/---

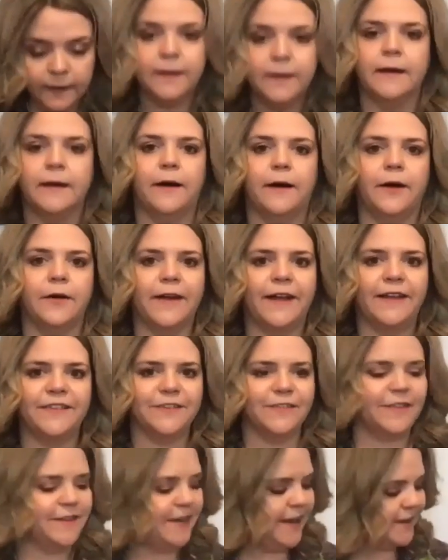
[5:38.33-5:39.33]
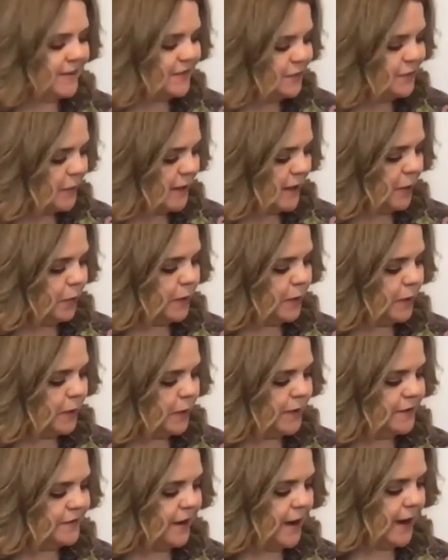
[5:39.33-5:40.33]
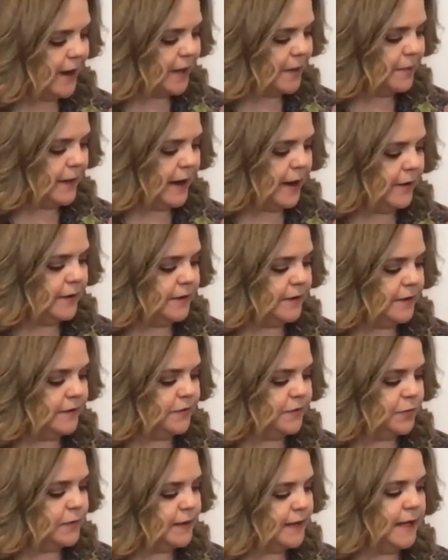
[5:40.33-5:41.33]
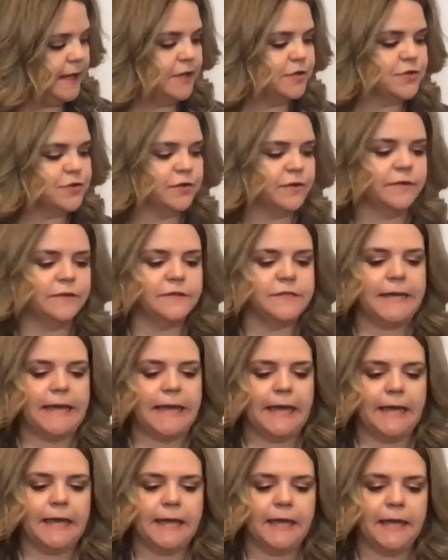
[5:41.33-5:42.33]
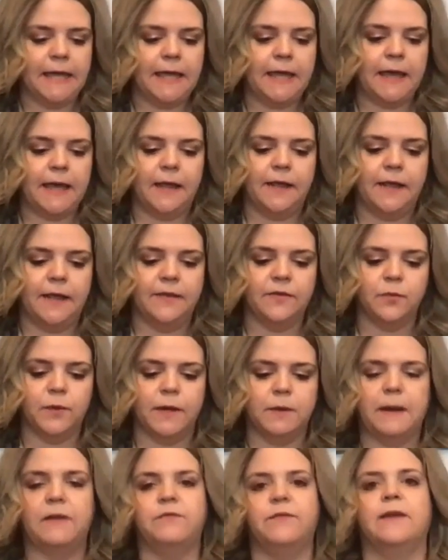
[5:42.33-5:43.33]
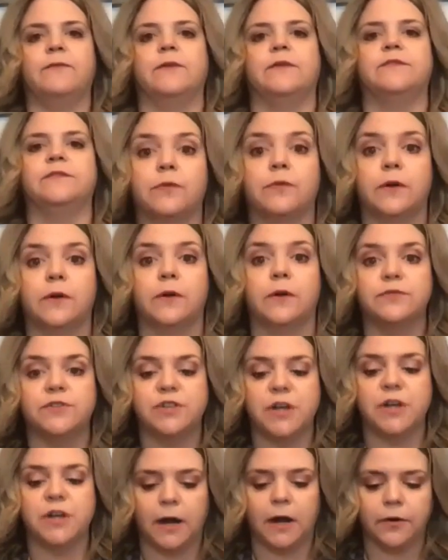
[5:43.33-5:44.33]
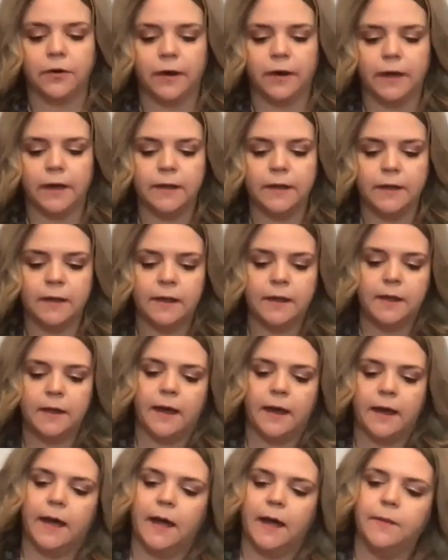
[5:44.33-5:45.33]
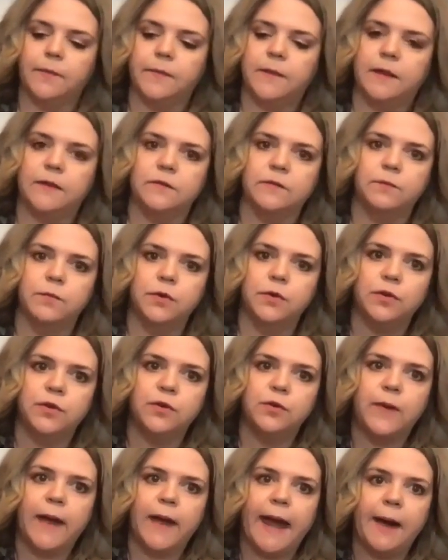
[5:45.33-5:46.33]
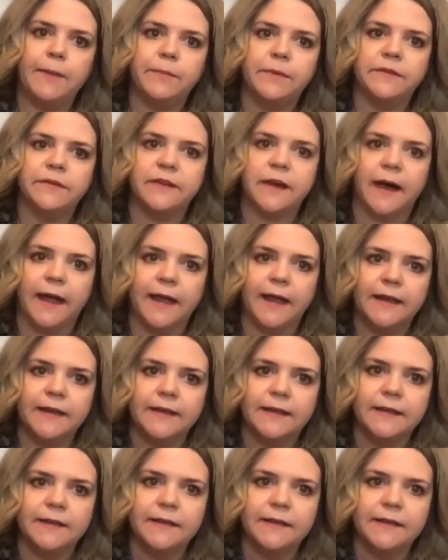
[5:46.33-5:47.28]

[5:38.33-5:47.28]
All right, so the next one I want to talk about is really interesting. It's one of my favorite stones for the throat chakra. It's blue apatite.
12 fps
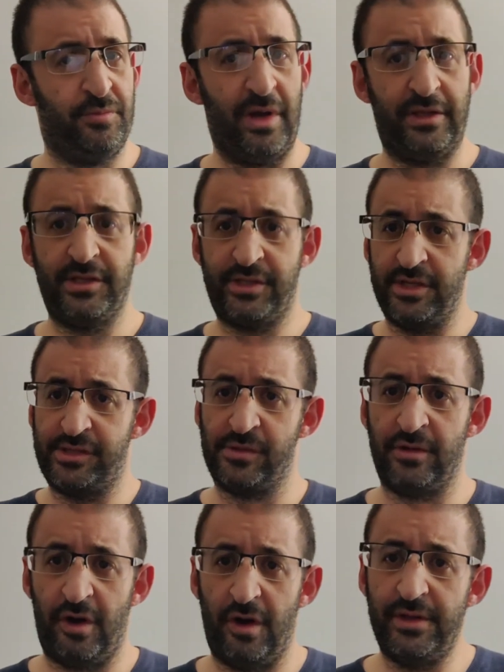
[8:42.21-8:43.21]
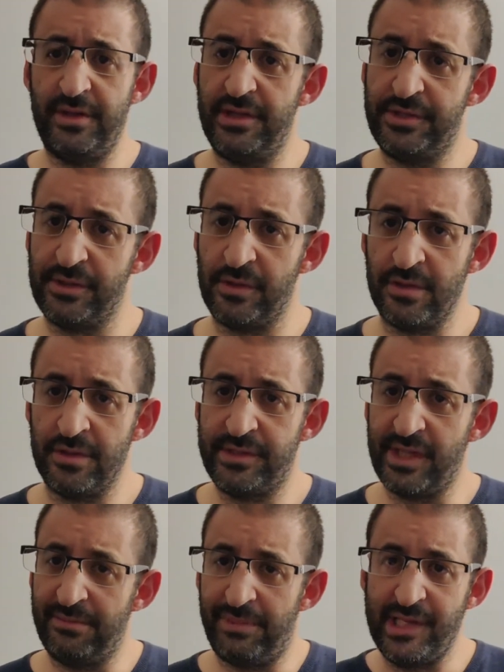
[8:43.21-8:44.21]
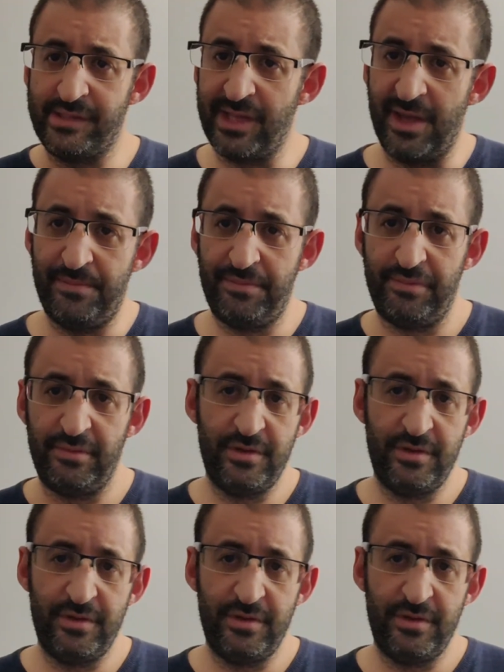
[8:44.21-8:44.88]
practice this rule, only this rule, step by step.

\---

Task description:
What's needed is an exact retyping of the records, pictures excluded.

Result:
[5:38.33-5:39.33]
[5:39.33-5:40.33]
[5:40.33-5:41.33]
[5:41.33-5:42.33]
[5:42.33-5:43.33]
[5:43.33-5:44.33]
[5:44.33-5:45.33]
[5:45.33-5:46.33]
[5:46.33-5:47.28]

[5:38.33-5:47.28]
All right, so the next one I want to talk about is really interesting. It's one of my favorite stones for the throat chakra. It's blue apatite.
12 fps
[8:42.21-8:43.21]
[8:43.21-8:44.21]
[8:44.21-8:44.88]
practice this rule, only this rule, step by step.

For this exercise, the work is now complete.